FETÖ ÖRGÜTÜ DOSYASI : 1999'da Siyaset Meydanı'nda FETÖ'yü anlattılar, başlarına neler geldi
Giriş Tarihi: 03.0.2014 11:41 Son Güncelleme Tarihi: 24.3.2018 15:46
O tarihte büyük tartışmalara sahne olan 18 Haziran 1999’da Ali Kırca’nın sunduğu Siyaset Meydanı’na katılarak FETÖ’yü anlatanların başlarına neler geldi, haklarında neler dendi, neler dediler…

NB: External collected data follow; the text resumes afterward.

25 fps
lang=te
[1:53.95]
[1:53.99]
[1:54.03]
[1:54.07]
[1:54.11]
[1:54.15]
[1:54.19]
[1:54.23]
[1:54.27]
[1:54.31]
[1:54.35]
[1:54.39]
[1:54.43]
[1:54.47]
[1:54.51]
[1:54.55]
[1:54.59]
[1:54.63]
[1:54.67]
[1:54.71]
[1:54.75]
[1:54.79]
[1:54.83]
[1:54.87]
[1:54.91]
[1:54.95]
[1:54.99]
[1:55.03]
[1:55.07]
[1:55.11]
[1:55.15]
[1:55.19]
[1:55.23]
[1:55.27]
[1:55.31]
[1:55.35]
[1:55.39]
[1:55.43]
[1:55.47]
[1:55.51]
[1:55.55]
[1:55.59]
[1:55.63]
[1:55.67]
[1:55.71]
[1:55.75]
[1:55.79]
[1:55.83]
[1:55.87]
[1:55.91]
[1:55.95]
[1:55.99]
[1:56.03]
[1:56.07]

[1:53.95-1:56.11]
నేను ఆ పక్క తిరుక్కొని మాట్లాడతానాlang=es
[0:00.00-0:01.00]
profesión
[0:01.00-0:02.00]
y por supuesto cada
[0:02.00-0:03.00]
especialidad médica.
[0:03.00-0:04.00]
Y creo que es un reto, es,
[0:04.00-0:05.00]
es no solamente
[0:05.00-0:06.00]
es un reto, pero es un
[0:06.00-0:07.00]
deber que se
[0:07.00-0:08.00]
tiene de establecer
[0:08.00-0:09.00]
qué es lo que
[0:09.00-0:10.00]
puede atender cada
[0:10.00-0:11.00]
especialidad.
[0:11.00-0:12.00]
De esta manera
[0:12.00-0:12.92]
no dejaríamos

SUNUCU ALİ KIRCA (KASET MAĞDURU)
18 Haziran 1999 tarihinde Ali Kırca’nın sunduğu ATV ana haber bülteni cemaat açısından şok geçirdikleri bir geceydi. Ali Kırca akabinde sunduğu Siyaset Meydanı’nda aşağıda isimleri geçen uzmanlarca konuyu değerlendirmişti. 23 Haziran 1999’da Ali Kırca Sabah gazetesinde şöyle yazmıştı:
“Son günlerin en can alıcı sorusu şudur: Düğmeye kim bastı? En çok merak edilen, en çok araştırılan, buna karşılık cevabı bulunamayan bu soruya en kestirme yanıtı verebilirim: Ben bastım.

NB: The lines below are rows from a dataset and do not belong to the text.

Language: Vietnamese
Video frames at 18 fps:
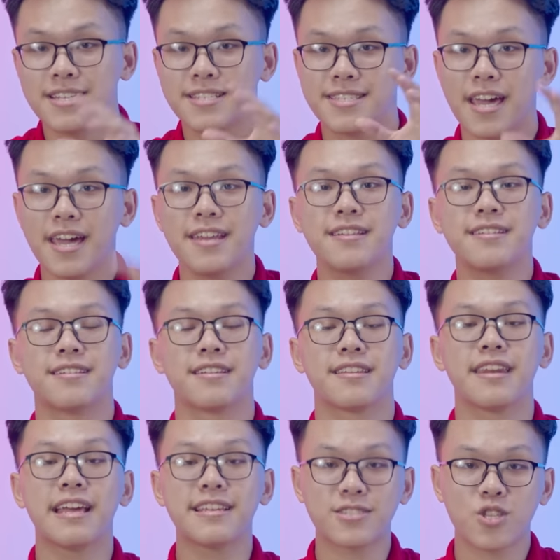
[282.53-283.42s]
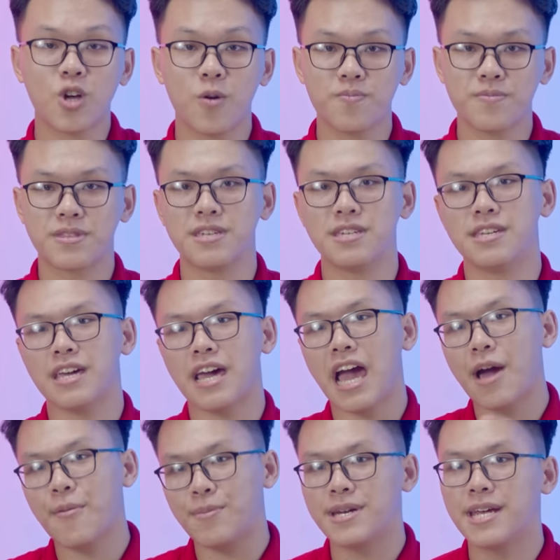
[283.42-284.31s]
Trên desktop thì
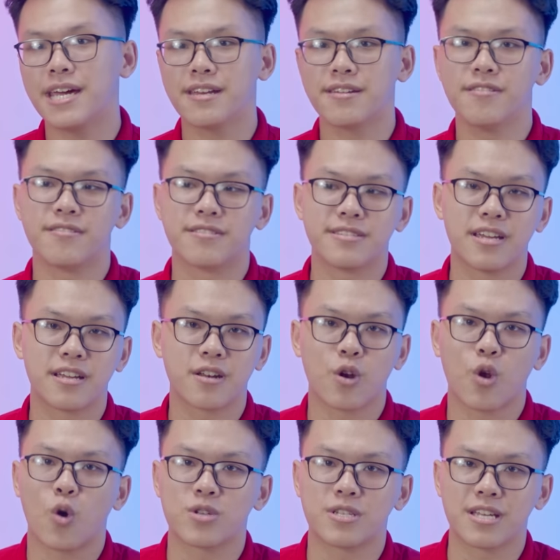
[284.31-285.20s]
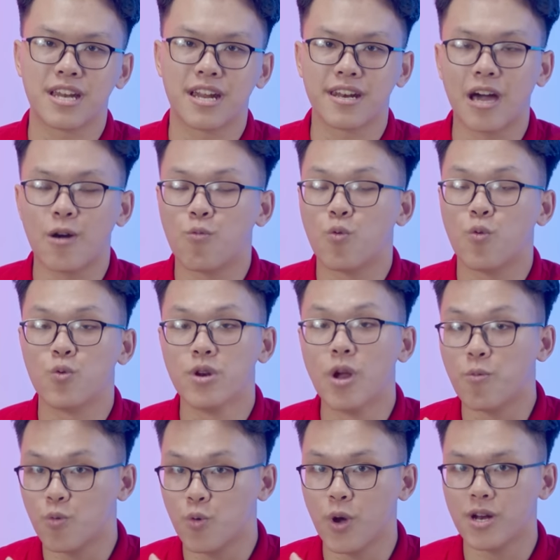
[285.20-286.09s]
a em đê được nhận đó chính là độc,
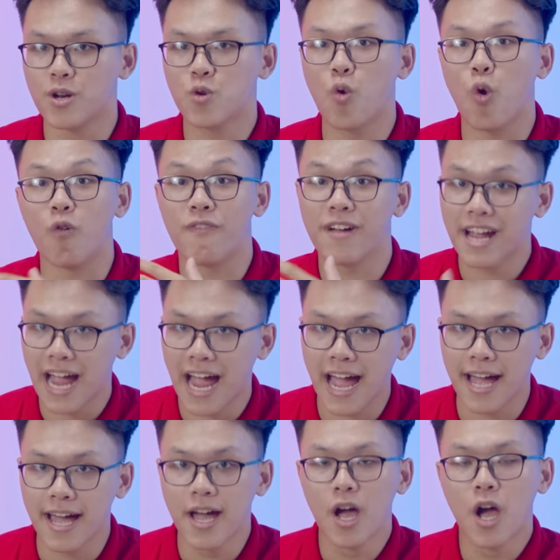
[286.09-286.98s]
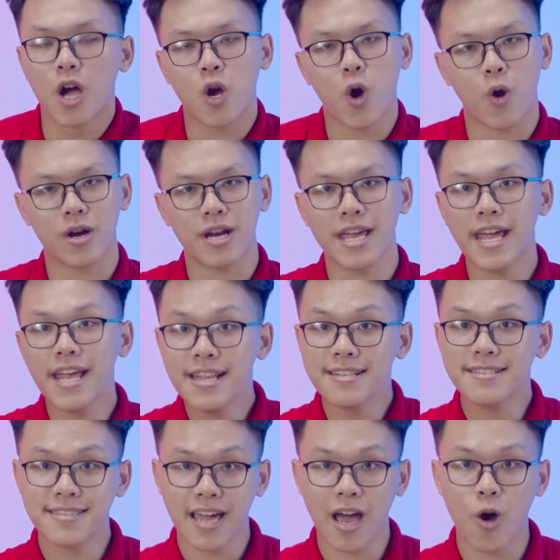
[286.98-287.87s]
độc quyền của Vega, còn
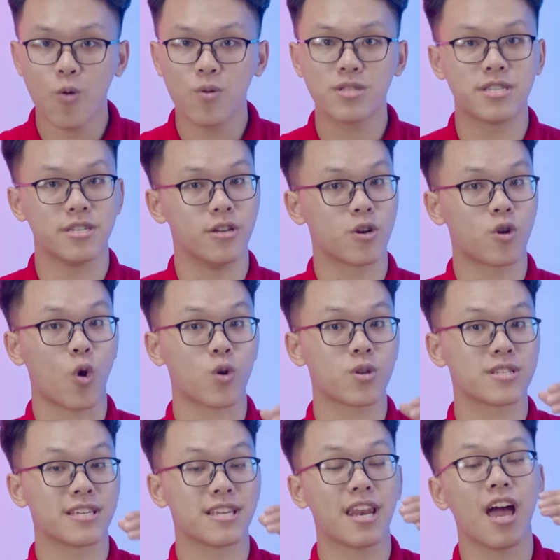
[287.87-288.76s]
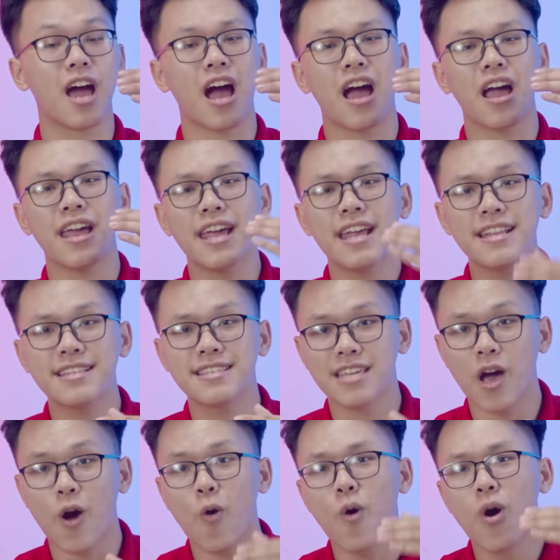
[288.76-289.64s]
Intel chỉ được có chính là
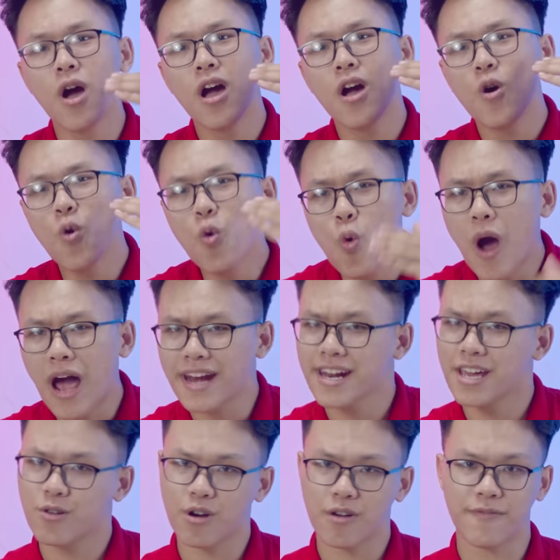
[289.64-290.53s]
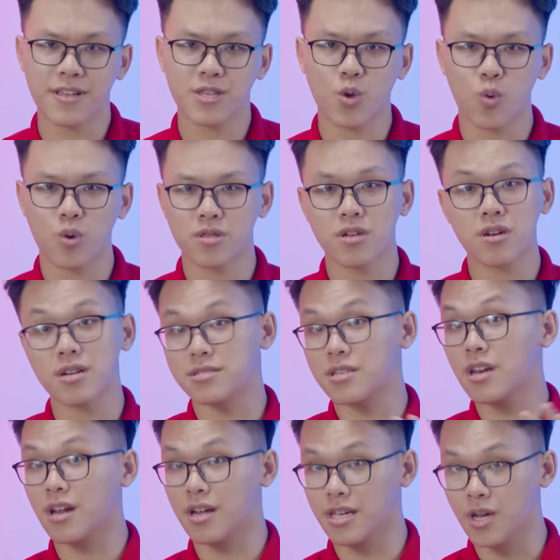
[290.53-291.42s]
Intel u hát đê graphics thôi, tức là
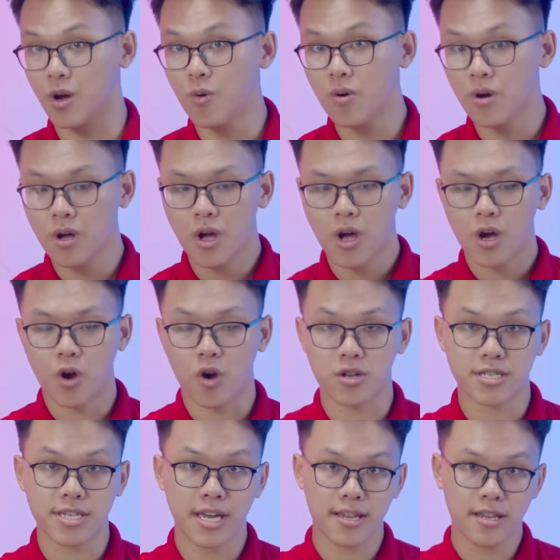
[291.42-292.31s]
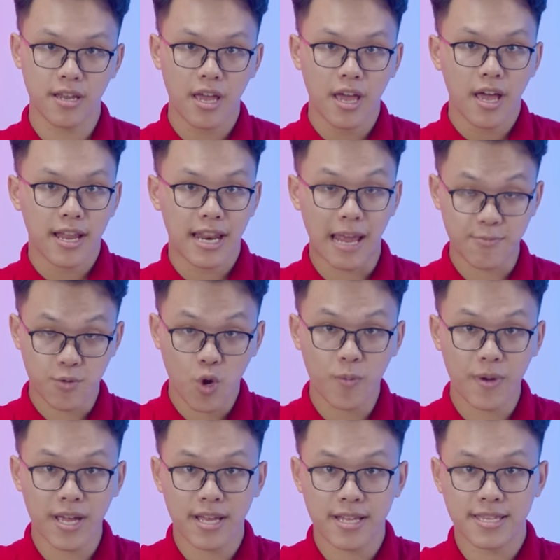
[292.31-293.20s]
rất là yếu. Còn trên
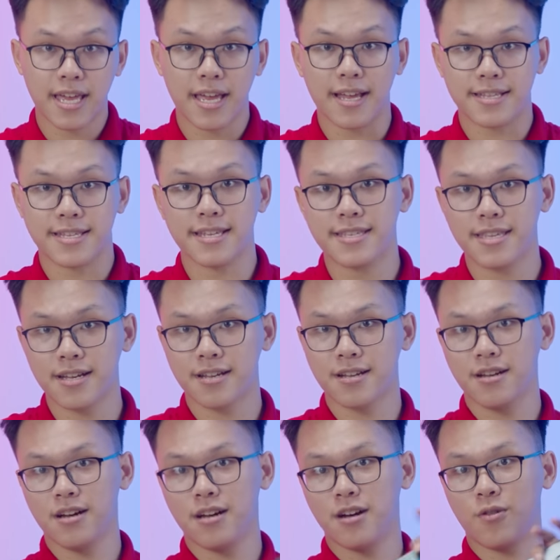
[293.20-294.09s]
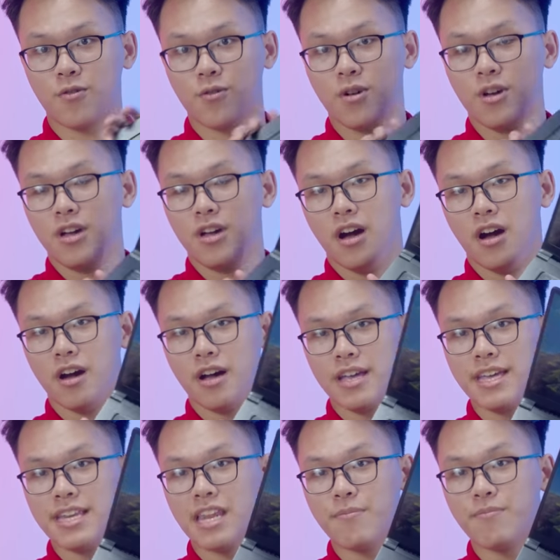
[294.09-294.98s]
laptop ấy, đây trên chiếc uh,
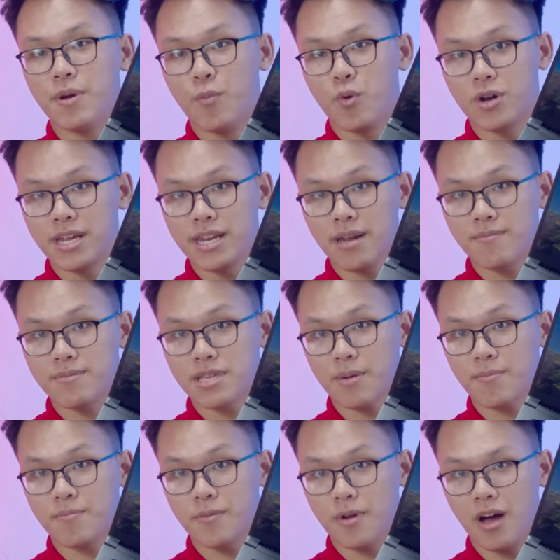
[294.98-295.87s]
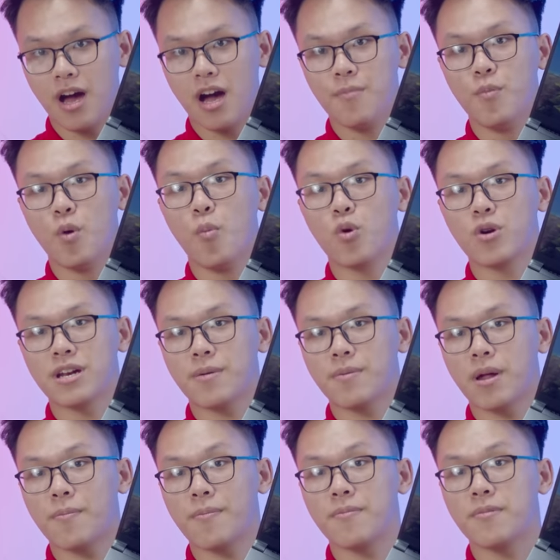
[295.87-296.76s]
uh, i năm mười một nghìn năm trăm M một
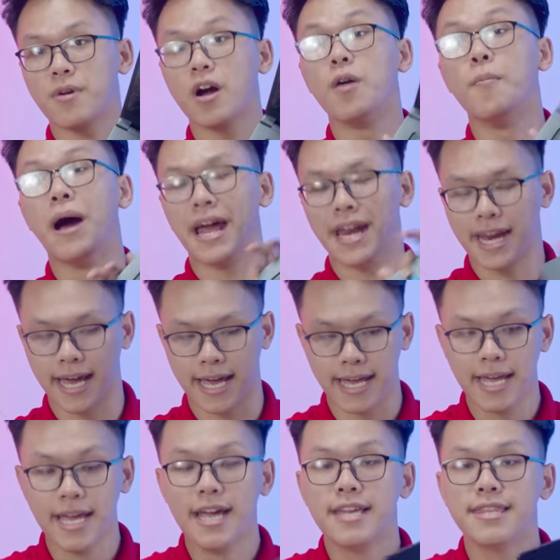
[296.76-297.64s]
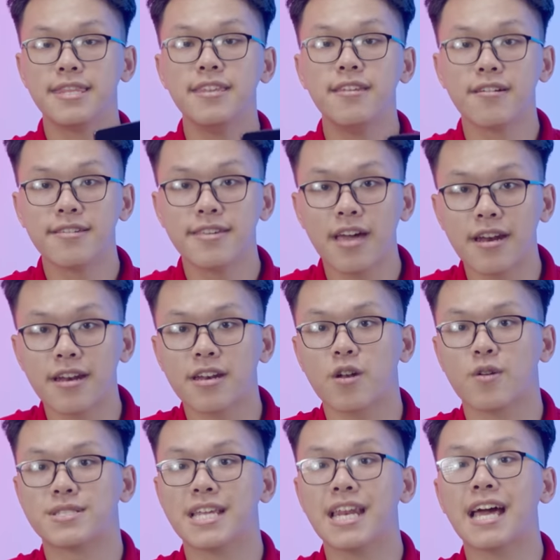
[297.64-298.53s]
năm năm G bảy này thì được nhận
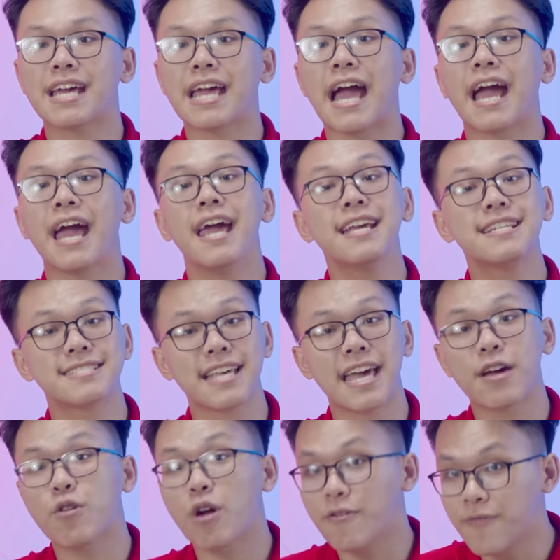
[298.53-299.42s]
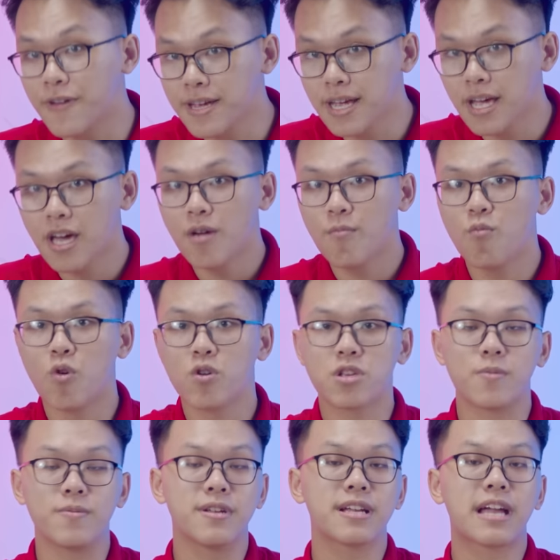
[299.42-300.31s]
đó chính là card Xe Graphics, một
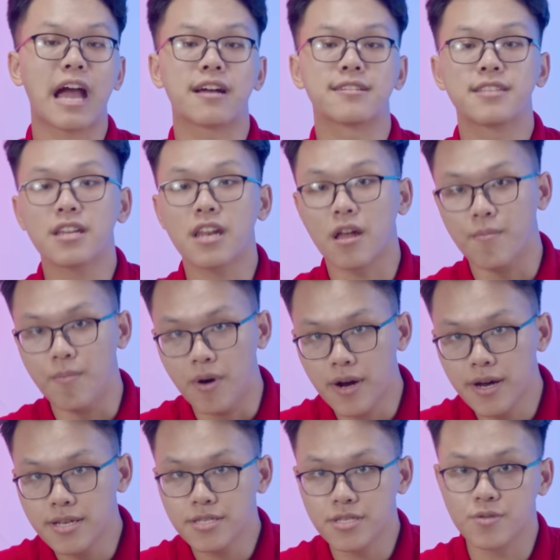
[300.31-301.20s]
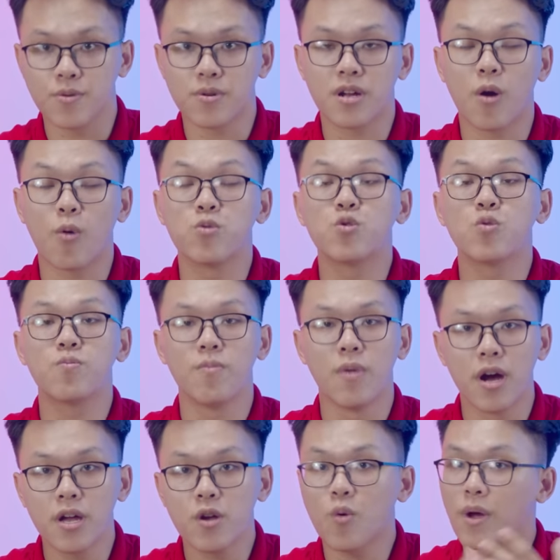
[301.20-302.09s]
trong những card rất là mới, sử dụng cấu trúc
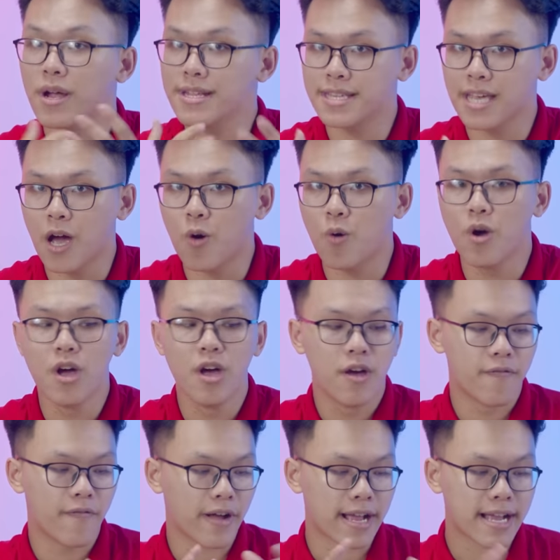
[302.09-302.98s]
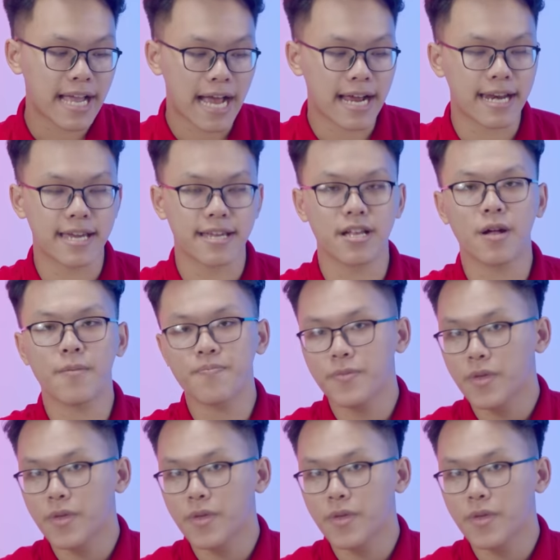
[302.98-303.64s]
mới của Intel. Và cái card này nhá,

Eğer geçen hafta konuyla ilgili bir Siyaset Meydanı programı yapmaya karar vermeseydim ve bunun sonucunda bazı kasetler ortaya çıkmasaydı, bütün bu gelişmeler yaşanmayacaktı. Öyleyse ‘Düğmeye ben bastım’.
Zamanlama da bana aittir. Kasetlerin derin devletin istemiyle yayımlandığı ya da uzun süredir elimizde olduğu ya da daha 40-50 kaset olduğu vb… Biliyorum ki hiçbiri doğru değil bunların…”
PROF. DR. NECİP HABLEMİTOĞLU (SUİKAST KURBANI)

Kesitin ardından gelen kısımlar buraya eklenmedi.